On October 27, Tracy Wayne Crosby of Waycross was sentenced to more than 10 years in federal prison for paying a 16-year-old boy for sex by U.S. District Court Judge Lisa Godbey Wood to 128 months in prison for one count of sex trafficking of a minor, said Southern District U.S. Attorney Bobby L. Christine.
During hearings in the case, the evidence revealed that up until he was arrested in this case, Crosby was the criminal justice teacher at Ware County High School and a part-time police officer with Pierce County. Crosby used his cell phone to communicate with a 16-year-old boy online and agreed to meet with the boy to have sex in exchange for $30.
Camden County law enforcement immediately responded and arrested Crosby while he was with the boy. Crosby admitted to federal agents that he had sex with the boy more than once and that he arranged to have sex with the boy online.
The investigation was led by Homeland Security Investigations (HSI) in connection with the Camden County Sheriff Office and the Ware County Sheriff’s Office.
“Crosby abused his positions of trust and betrayed his oath to protect our children,” said U.S. Attorney Bobby L. Christine. “Anyone who pays to have sex with children will be brought to justice and will face substantial time in federal prison. The United States continues its relentless work to protect our most precious and vulnerable citizens. We will continue to work with our law enforcement partners to rescue children and put traffickers and customers behind bars.”

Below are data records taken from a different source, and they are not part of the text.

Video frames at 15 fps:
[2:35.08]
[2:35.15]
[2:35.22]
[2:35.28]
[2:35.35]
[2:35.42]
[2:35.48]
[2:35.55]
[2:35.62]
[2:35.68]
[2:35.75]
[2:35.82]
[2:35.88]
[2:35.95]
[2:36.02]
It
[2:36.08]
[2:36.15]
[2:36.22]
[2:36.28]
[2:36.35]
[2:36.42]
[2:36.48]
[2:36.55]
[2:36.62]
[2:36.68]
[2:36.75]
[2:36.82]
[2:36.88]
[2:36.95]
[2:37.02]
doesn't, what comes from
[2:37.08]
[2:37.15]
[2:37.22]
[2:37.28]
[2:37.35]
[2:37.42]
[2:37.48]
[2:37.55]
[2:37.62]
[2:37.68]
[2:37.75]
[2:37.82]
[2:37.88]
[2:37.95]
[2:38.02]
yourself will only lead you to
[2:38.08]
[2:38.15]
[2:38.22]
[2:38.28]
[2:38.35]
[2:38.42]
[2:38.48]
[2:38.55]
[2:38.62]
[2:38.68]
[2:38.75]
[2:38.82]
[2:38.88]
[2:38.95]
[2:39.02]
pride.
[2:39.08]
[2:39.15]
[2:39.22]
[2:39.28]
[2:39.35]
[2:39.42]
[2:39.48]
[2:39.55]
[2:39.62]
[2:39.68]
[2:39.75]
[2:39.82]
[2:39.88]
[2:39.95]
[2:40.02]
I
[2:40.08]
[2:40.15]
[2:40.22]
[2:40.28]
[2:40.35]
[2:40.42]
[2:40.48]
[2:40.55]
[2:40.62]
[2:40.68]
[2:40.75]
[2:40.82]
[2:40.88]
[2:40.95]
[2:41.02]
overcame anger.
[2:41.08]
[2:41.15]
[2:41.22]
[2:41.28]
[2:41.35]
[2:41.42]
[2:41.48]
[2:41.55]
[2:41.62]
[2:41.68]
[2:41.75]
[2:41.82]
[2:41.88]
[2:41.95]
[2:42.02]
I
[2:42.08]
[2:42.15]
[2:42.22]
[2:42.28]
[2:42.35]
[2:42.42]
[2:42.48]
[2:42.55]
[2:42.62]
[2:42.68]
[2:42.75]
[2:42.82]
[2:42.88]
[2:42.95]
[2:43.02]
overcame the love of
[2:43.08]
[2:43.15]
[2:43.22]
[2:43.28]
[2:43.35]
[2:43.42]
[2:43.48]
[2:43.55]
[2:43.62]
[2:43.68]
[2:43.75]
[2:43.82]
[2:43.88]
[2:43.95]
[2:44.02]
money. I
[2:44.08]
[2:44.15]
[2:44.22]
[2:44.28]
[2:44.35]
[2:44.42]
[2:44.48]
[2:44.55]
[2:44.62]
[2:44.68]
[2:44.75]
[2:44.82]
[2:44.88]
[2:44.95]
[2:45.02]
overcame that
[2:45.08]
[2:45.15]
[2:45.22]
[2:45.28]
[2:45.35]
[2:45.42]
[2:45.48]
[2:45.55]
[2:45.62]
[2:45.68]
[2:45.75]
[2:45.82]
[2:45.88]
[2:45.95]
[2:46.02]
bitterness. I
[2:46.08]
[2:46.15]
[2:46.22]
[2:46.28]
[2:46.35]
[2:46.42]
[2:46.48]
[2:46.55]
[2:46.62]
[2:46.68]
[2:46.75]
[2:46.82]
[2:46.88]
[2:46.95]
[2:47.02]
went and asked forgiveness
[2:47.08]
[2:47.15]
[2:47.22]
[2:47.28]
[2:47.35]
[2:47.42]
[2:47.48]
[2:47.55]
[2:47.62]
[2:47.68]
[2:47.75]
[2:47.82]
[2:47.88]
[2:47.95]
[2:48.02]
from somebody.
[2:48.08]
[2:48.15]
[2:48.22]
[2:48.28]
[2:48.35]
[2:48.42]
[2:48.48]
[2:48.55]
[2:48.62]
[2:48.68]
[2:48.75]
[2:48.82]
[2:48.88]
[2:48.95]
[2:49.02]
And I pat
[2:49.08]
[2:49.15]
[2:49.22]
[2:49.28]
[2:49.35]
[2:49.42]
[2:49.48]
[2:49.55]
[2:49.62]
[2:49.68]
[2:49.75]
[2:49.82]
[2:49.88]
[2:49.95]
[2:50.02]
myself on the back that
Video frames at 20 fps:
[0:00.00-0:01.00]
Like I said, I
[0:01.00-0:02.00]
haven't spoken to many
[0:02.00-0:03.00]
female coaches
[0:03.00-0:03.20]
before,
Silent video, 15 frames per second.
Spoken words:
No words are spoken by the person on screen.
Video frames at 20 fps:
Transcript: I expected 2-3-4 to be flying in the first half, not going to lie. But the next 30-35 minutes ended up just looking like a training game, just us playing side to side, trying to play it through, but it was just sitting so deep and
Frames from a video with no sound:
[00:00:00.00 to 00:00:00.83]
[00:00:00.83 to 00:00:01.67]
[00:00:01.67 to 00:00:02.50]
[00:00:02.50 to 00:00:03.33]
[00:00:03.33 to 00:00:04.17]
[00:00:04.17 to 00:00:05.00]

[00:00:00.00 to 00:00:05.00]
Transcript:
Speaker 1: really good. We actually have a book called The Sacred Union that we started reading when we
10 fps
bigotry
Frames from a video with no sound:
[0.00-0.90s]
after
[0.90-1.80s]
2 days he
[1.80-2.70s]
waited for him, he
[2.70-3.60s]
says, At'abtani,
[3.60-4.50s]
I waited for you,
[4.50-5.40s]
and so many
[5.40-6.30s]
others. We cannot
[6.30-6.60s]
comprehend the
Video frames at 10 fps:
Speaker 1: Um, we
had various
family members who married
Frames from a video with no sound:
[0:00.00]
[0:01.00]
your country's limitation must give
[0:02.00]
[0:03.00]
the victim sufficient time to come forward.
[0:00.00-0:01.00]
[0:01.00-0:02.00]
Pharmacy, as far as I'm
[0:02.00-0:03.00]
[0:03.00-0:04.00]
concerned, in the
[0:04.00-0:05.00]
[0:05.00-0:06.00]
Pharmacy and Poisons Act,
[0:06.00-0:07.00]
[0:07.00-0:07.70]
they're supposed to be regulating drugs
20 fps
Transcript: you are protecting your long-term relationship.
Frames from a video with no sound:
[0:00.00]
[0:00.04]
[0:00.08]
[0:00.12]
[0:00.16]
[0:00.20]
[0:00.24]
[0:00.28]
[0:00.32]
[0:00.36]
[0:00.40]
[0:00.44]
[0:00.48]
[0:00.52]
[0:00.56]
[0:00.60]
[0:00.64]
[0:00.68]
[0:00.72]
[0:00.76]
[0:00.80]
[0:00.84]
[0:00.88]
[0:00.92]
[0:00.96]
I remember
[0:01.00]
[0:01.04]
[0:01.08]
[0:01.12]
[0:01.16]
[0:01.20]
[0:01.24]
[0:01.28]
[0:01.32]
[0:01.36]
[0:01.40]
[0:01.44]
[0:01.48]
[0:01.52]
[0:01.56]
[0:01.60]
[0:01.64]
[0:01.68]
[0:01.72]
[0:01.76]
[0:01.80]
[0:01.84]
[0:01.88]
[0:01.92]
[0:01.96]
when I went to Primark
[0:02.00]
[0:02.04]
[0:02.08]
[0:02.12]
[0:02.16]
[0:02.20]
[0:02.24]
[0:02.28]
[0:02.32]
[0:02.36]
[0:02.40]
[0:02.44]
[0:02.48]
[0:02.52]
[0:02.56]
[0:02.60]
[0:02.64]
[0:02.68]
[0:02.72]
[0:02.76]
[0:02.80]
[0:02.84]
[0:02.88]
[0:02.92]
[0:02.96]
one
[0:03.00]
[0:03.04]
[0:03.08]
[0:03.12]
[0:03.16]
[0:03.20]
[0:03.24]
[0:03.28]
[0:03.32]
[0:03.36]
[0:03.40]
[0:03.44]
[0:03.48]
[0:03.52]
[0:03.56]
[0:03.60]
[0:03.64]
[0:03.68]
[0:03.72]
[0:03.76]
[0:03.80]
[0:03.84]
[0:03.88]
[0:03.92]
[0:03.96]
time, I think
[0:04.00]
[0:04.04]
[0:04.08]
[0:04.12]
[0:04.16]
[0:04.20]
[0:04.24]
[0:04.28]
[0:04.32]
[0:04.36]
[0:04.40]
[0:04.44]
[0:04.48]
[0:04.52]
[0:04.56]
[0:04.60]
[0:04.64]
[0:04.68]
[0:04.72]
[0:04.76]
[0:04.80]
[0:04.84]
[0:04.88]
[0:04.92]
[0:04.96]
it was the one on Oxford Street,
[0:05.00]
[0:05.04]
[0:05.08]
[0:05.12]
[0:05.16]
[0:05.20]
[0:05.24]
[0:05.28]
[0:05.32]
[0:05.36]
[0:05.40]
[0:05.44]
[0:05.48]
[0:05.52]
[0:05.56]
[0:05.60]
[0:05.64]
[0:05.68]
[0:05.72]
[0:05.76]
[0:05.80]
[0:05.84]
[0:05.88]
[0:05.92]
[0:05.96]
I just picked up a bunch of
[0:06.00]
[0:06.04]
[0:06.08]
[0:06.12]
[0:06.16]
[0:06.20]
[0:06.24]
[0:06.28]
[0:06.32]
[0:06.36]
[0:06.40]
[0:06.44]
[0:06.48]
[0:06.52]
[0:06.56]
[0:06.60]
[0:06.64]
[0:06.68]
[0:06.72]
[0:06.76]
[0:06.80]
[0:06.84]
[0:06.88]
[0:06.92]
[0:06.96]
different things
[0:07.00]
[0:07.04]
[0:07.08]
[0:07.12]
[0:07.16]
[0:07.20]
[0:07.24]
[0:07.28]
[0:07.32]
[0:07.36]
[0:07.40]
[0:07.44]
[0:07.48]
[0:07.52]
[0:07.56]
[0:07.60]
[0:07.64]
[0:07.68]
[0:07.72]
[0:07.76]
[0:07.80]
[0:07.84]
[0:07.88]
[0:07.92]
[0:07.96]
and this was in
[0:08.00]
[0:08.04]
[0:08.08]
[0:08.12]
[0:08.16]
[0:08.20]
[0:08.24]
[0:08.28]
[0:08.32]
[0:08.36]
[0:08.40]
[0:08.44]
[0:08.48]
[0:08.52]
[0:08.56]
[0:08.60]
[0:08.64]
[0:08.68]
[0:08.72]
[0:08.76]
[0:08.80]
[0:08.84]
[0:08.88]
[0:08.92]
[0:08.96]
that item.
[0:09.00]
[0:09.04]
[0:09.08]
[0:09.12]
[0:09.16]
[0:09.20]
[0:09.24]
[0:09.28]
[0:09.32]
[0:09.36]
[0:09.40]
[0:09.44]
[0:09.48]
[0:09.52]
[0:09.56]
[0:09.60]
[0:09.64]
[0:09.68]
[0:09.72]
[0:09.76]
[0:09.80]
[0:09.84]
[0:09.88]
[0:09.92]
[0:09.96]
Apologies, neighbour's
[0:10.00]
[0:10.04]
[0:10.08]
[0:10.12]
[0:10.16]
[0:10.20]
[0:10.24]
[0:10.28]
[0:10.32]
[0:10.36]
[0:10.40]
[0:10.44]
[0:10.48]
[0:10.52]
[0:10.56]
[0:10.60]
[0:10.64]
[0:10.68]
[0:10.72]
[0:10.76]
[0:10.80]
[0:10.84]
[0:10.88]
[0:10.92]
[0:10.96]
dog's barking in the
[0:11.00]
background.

“Sexual exploitation steals the innocence of children, and the criminals who engage in these acts often inflict life-long trauma on their victims,” said Special Agent in Charge Nick S. Annan of the Atlanta field office of Homeland Security Investigations. “HSI is committed to investigating child exploitation cases as one of its highest priorities, and we deeply appreciate the efforts of our U.S. Attorney partners in this case to ensure this defendant will no longer be able to pose harm to children in Georgia, or anywhere else, for many years.”